Audience d'intérêt public sur l'Afghanistan

Le 12 mars 2008, le président de la Commission d'examen des plaintes concernant la police militaire (CPPM) a ordonné que l'enquête sur les plaintes déposées par Amnistie internationale - section canadienne et l'Association des libertés civiles de la Colombie-Britannique (AIC-ALCCB) soit désormais soumise au processus d’audiences publiques. Cette décision faisait suite en grande partie aux retards et aux difficultés éprouvés dans l’obtention des renseignements et des documents pertinents auprès des autorités gouvernementales.

Le 26 février 2007, la CPPM a annoncé la tenue d'une enquête d'intérêt public relativement à une plainte portant sur le transfert de détenus par la police militaire en Afghanistan. Cette décision découle d’une plainte conjointe déposée auprès de la Commission le 21 février 2007 par AIC-ALCCB. La plainte faisait état du fait que le grand prévôt des Forces canadiennes, ainsi que des membres non identifiés de la police militaire auraient, à au moins 18 reprises, transféré des détenus aux autorités afghanes en dépit de présumés éléments de preuve selon lesquels ceux-ci risqueraient d'être torturés.

Le 12 juin 2008, AIC-ALCCB ont déposé auprès de la Commission de nouvelles plaintes reliées à la précédente dans lesquelles d’une part, elles soutiennent qu’il convient d’élargir au 12 juin 2008 de la période visée par la première plainte de février 2007 relative au transfert de détenus et, d’autre part, ajoutent une nouvelle plainte selon laquelle des membres de la police militaire auraient omis de procéder à une enquête à l’égard de commandants des Forces canadiennes qui ont supposément ordonné le transfert de détenus afghans, malgré le risque connu de torture aux mains des forces de sécurité afghanes, notamment de la Direction nationale de la sécurité de l’Afghanistan. Cette nouvelle plainte a été désignée sous le nom de « plainte relative au défaut d’enquêter ».

La décision prise par la Commission en mars 2008 d’ordonner la tenue d’audiences publiques a mené à une contestation judiciaire par le gouvernement du Canada de la compétence de la Commission quant aux plaintes.

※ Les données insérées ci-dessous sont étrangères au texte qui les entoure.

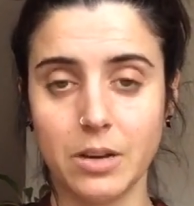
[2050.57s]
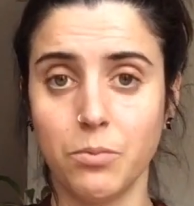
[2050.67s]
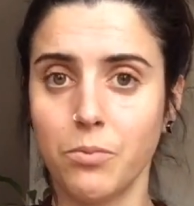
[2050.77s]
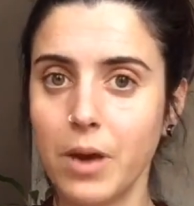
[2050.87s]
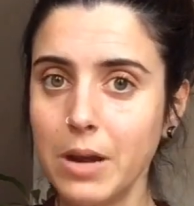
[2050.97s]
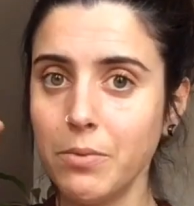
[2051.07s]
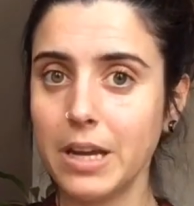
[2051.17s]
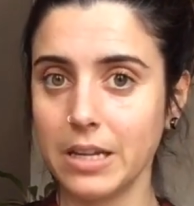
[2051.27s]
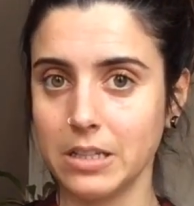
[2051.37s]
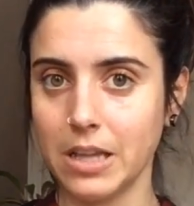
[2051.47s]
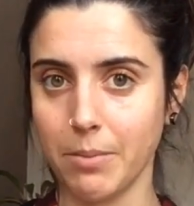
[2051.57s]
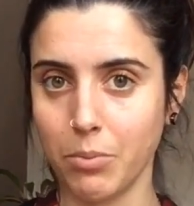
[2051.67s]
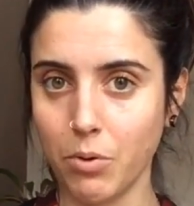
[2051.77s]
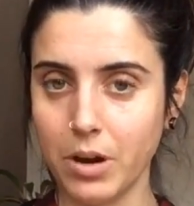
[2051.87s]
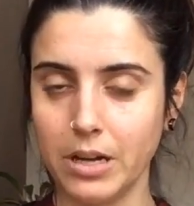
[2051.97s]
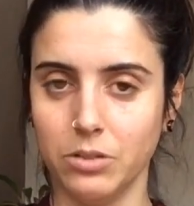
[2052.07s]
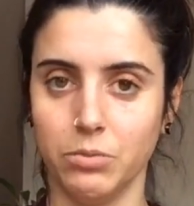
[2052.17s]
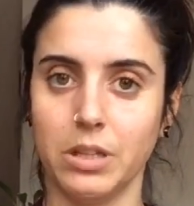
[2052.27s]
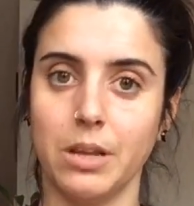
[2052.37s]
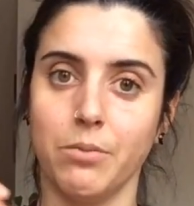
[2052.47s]
And when we get to that point is
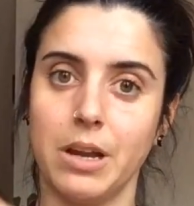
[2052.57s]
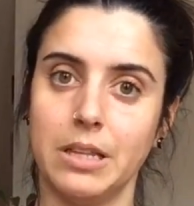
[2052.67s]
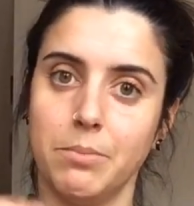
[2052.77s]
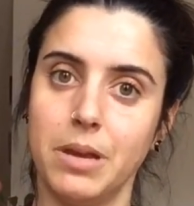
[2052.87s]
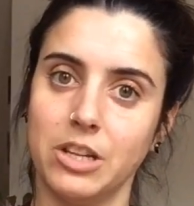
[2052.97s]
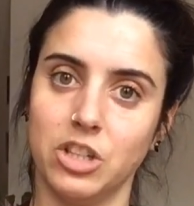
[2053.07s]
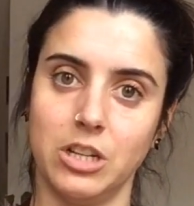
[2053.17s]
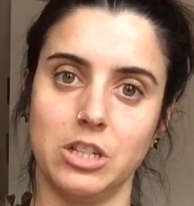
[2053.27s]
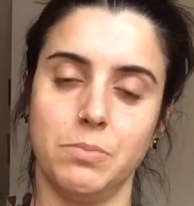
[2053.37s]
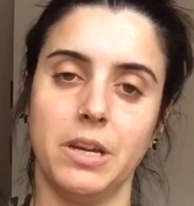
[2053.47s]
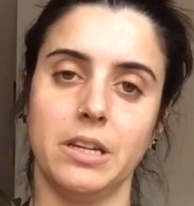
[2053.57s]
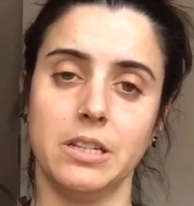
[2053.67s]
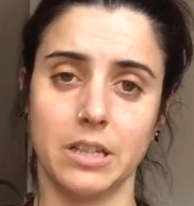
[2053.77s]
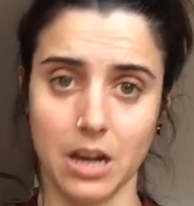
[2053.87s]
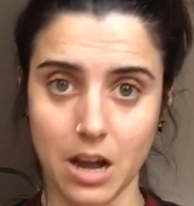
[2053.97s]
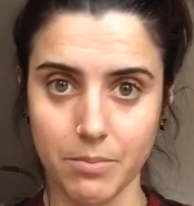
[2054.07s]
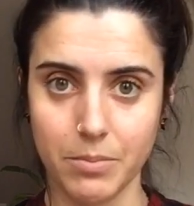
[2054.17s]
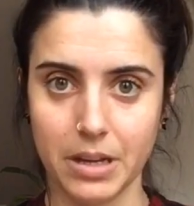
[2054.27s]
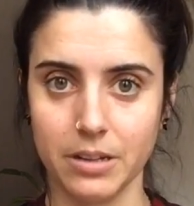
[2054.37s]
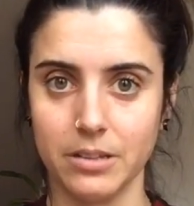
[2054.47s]
really when the big changes begin to come,
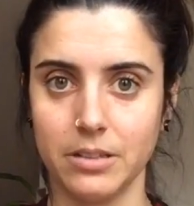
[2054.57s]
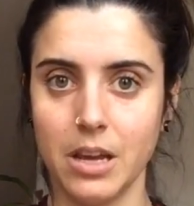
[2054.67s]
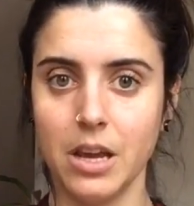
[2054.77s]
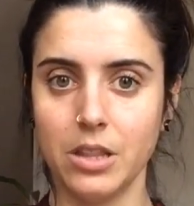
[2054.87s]
because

Le 16 septembre 2009, la Cour fédérale du Canada a conclu à l’absence de compétence de la Commission à l’égard des « plaintes relatives aux transferts », mais a reconnu la compétence de celle-ci quant aux enquêtes découlant de la « plainte relative au défaut d’enquêter ». Toutefois, la Cour a précisé que pour le reste de sa procédure concernant la « plainte relative au défaut d’enquêter », la Commission pouvait seulement s’enquérir « de ce que savaient les policiers militaires, ou pouvaient savoir ». La Commission a poursuivi ses travaux sur ce fondement.

La Commission a tenu des audiences préliminaires en mai 2009 sur le contexte factuel, la portée et le contenu des allégations des plaignants, ainsi que sur le rôle et l’organisation de la police militaire des Forces canadiennes et de la mission canadienne en Afghanistan.

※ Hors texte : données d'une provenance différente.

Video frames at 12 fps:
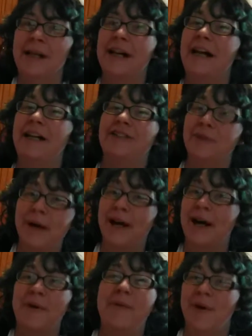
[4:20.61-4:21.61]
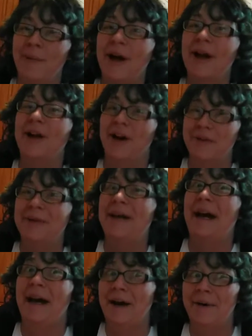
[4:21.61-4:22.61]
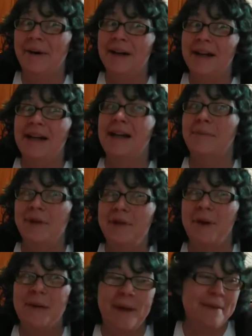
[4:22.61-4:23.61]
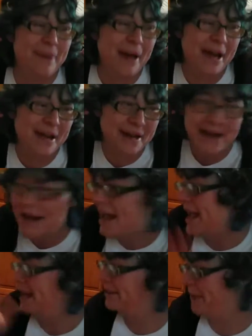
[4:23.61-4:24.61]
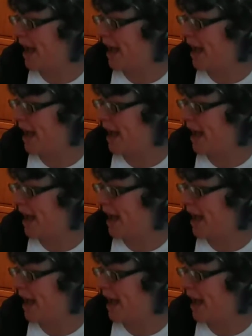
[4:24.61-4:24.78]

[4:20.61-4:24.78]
Like, I swear I wore my carpet out in between my bed and the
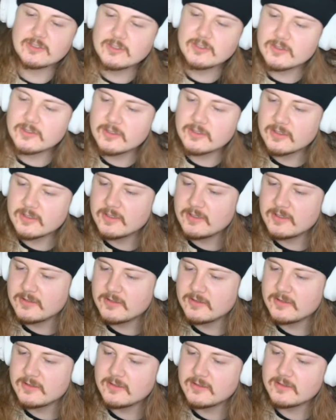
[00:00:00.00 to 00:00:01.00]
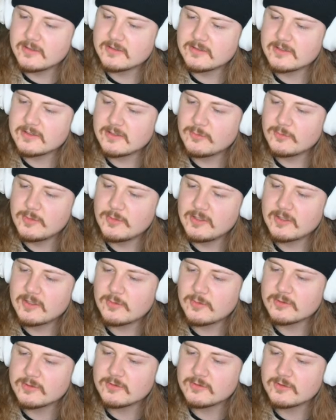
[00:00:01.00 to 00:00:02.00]
thing. He sent me that one
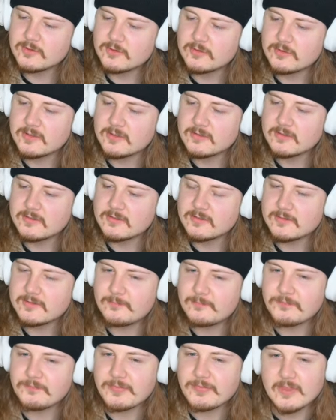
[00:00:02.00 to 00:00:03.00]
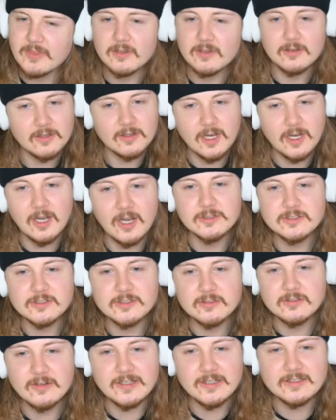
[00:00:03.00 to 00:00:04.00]
too. And I was
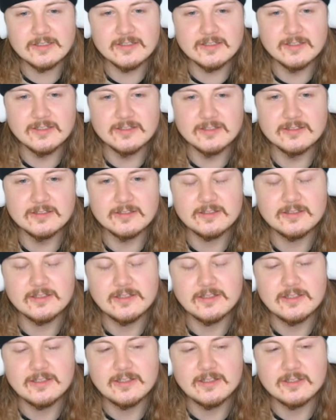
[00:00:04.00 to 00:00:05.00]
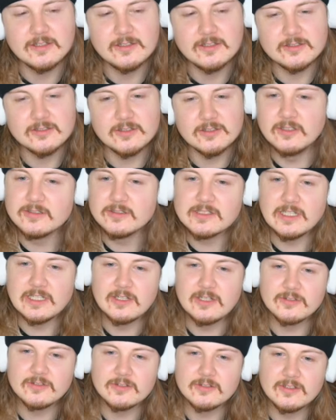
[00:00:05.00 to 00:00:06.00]
corrected. Turns out,
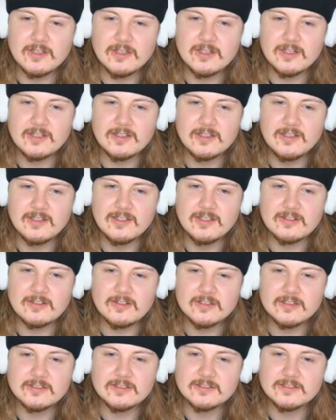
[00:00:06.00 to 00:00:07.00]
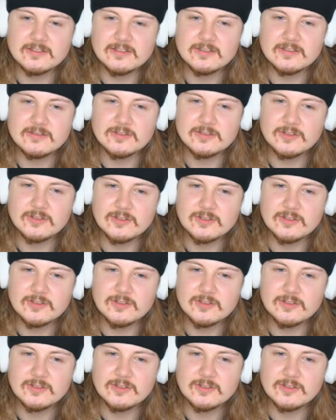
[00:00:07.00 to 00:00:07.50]
Clinic RC, Tony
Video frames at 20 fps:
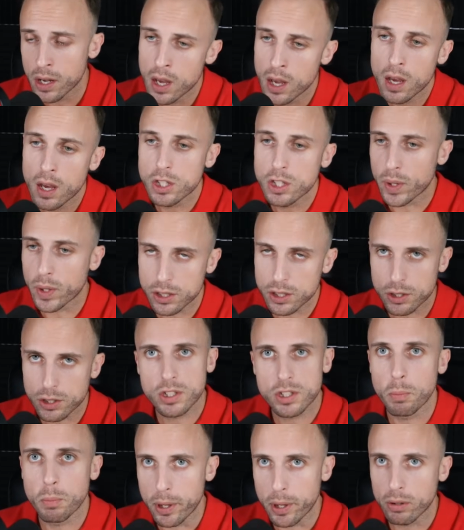so we can start
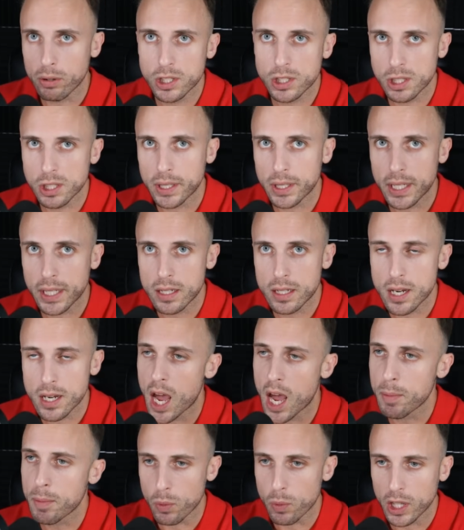to build some lead
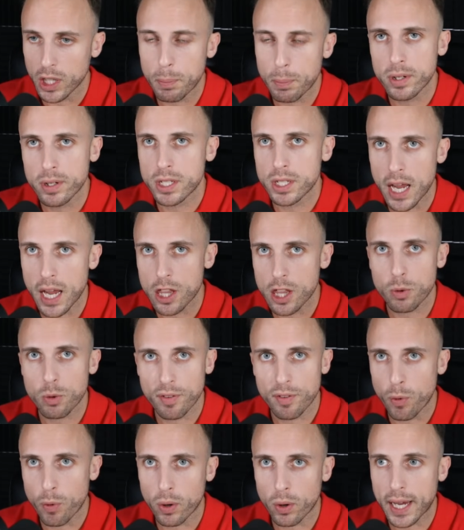time and really put together a
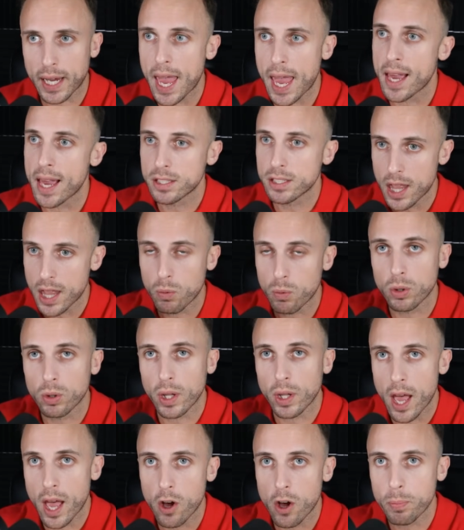forecast that will
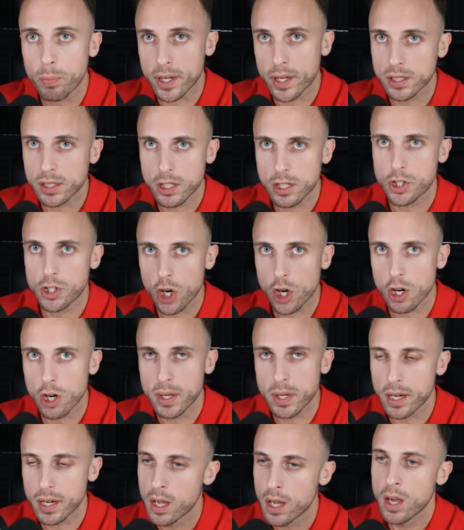help us
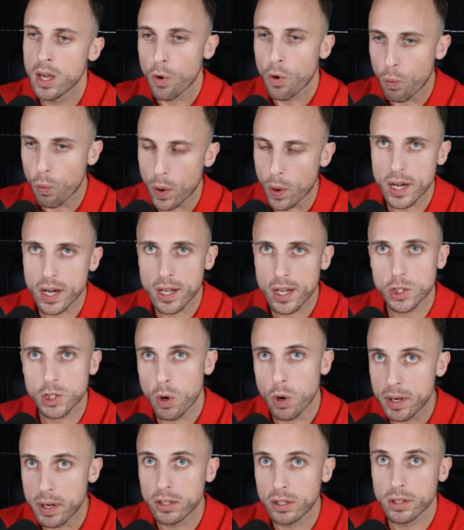determine what it is
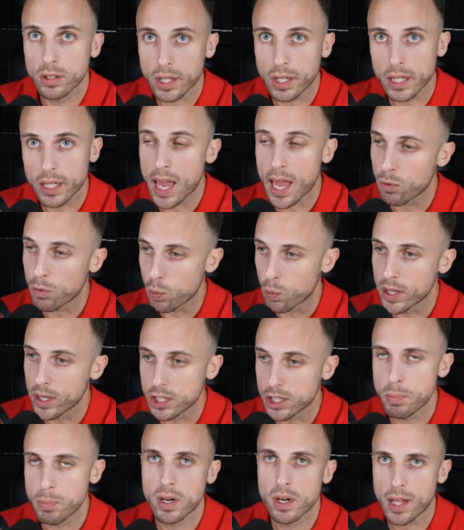we'll be looking at
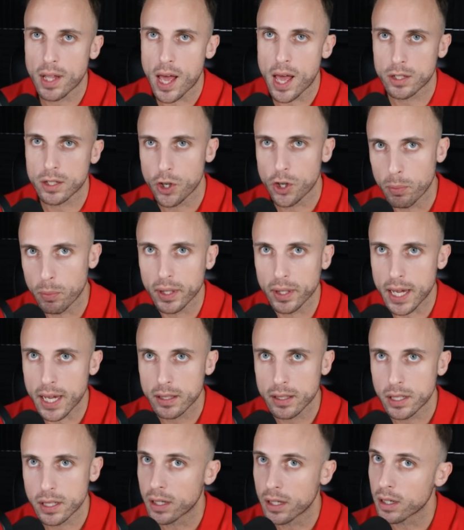once middle October
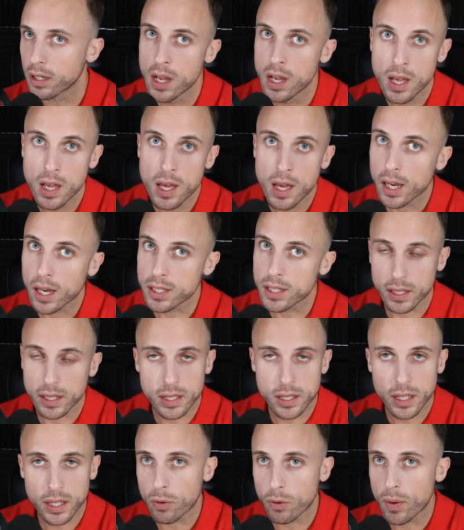gets here. Because I can
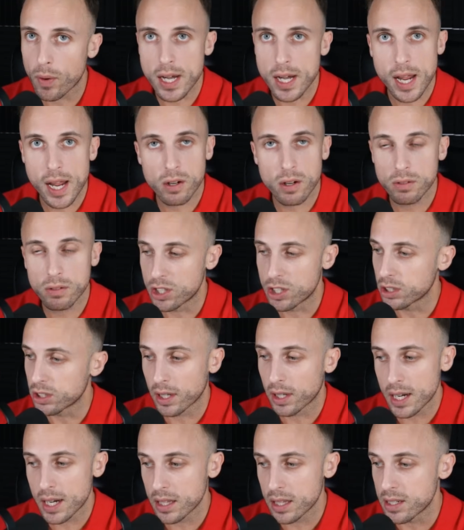tell you right now, just
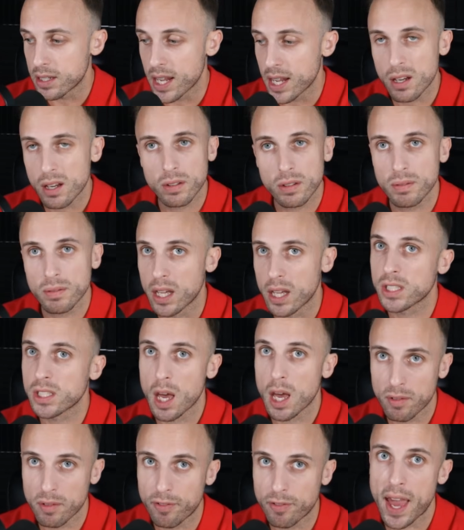looking at the date, it's
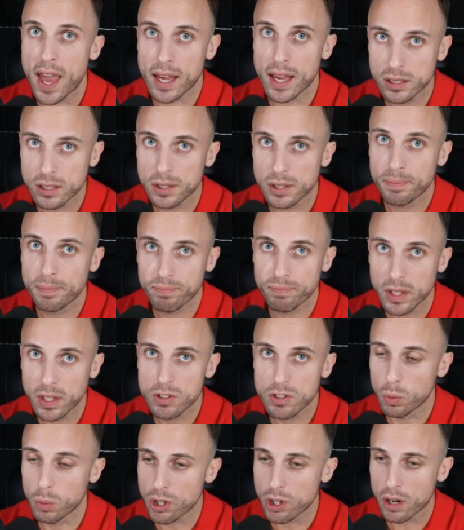coming fast.
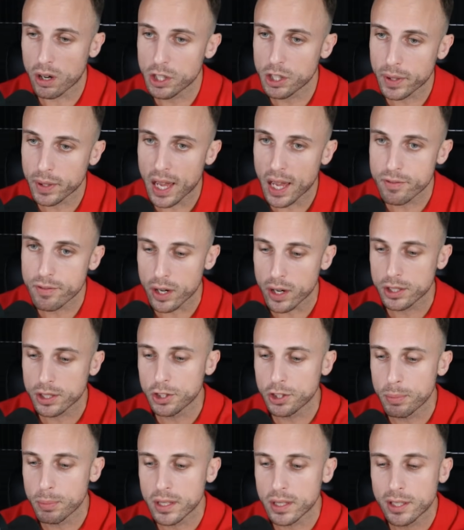So we'll talk to you again very
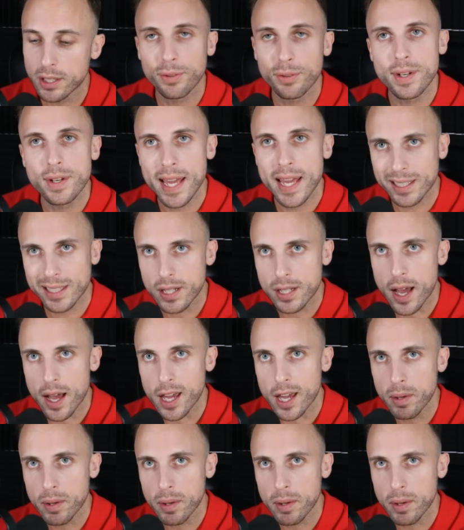soon. But until next time,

En décembre 2009, la Commission a émis des directives conformément aux Règles relatives aux audiences d’intérêt public sur l’Afghanistan afin de répondre aux enjeux concernant la production de documents et de permettre que des audiences sur le fond débutent en mars 2010.

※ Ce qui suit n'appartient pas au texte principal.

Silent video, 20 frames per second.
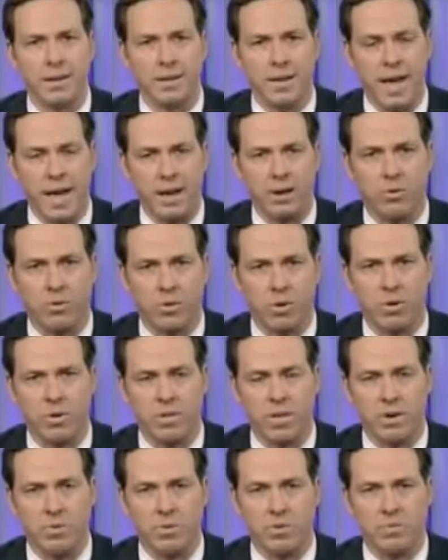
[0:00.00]
in
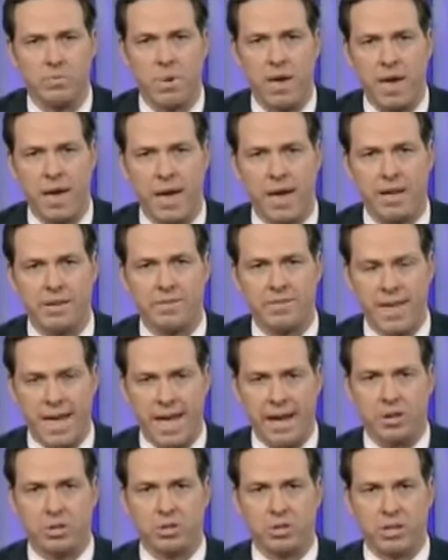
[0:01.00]
Ecuador that was passed
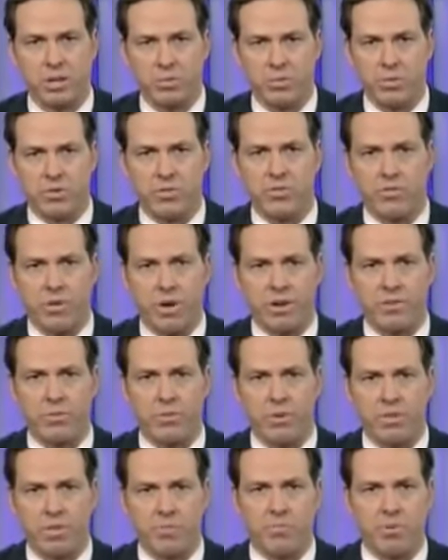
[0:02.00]
actually
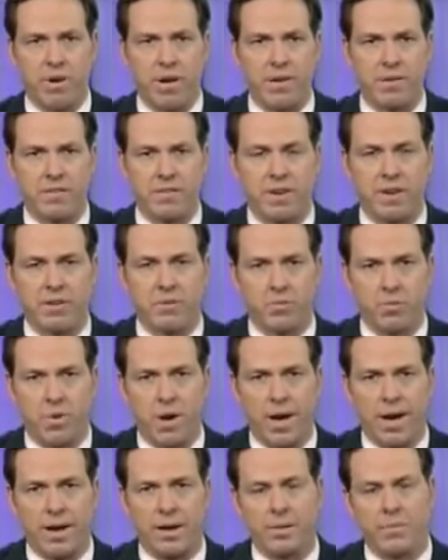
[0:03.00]
restricts what the press can
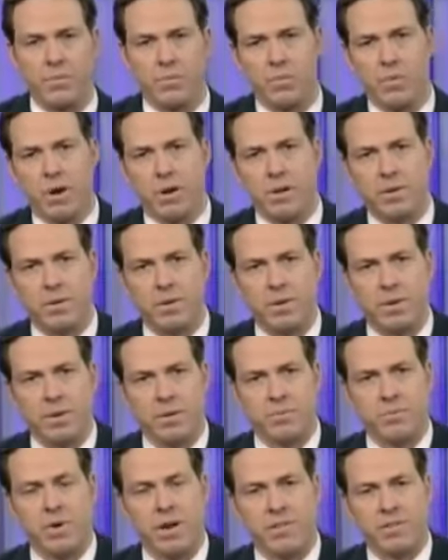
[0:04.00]
write. What
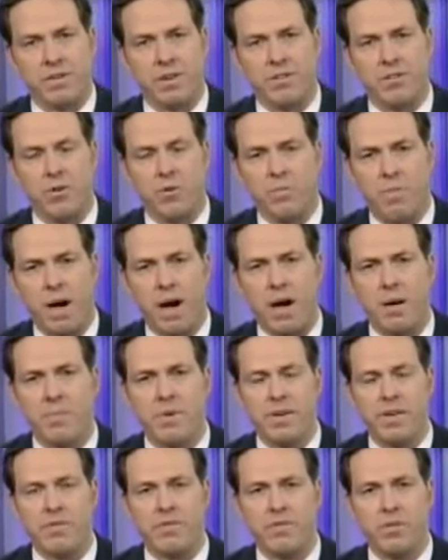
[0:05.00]
President
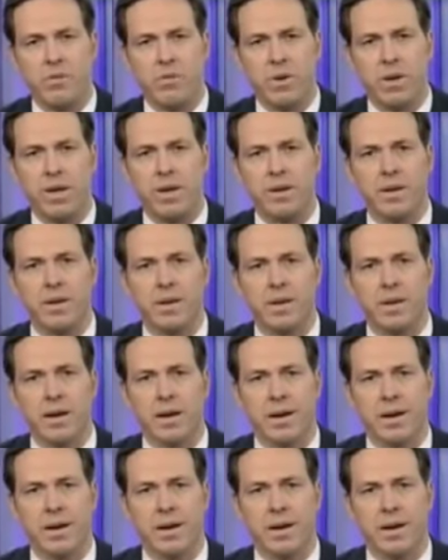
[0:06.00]
Obama is doing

La Commission a effectivement pu commencer ses audiences sur le fond en mars 2010. Après avoir reçu plusieurs requêtes préliminaires de différentes personnes visées par la plainte, et après avoir ajourné les audiences en vue de décider de ces requêtes, la Commission a entendu les premiers témoins aux audiences en avril 2010. À la fin, la Commission avait entendu 40 témoins. L’étape des audiences se rapportant à la preuve a pris fin en décembre 2010 et les observations ont eu lieu en février 2011.

Entre-temps, en mai, en juillet et en décembre 2010, sept des huit personnes visées par la plainte, ainsi que le procureur général du Canada, ont déposé trois demandes de contrôle judiciaire à l’égard de décisions prises par la Commission au cours des audiences. Les trois demandes ont été instruites ensemble par la Cour fédérale en mars 2011 et le 29 septembre 2011, monsieur le juge de Montigny rendait sa décision (2011 CF 1099), rejetant les trois applications.

Le 22 décembre, la CPPM a soumis son rapport intérimaire, daté au 21 décembre, au ministre de la Défense nationale, au chef d’état-major de la Défense, au juge-avocat général et au grand prévôt des Forces canadiennes en vertu de l’article 250.48 de la Loi sur la défense nationale. Le rapport étalait les conclusions et recommandations de la Commission en rapport à la plainte.

La plus part des recommandations de la Commission ont été acceptées par le GPFC dans sa notification remise le 3 avril 2012 en réponse au rapport intérimaire de la Commission.

Le 27 juin 2012, la Commission a publié son rapport final en rapport à cette plainte.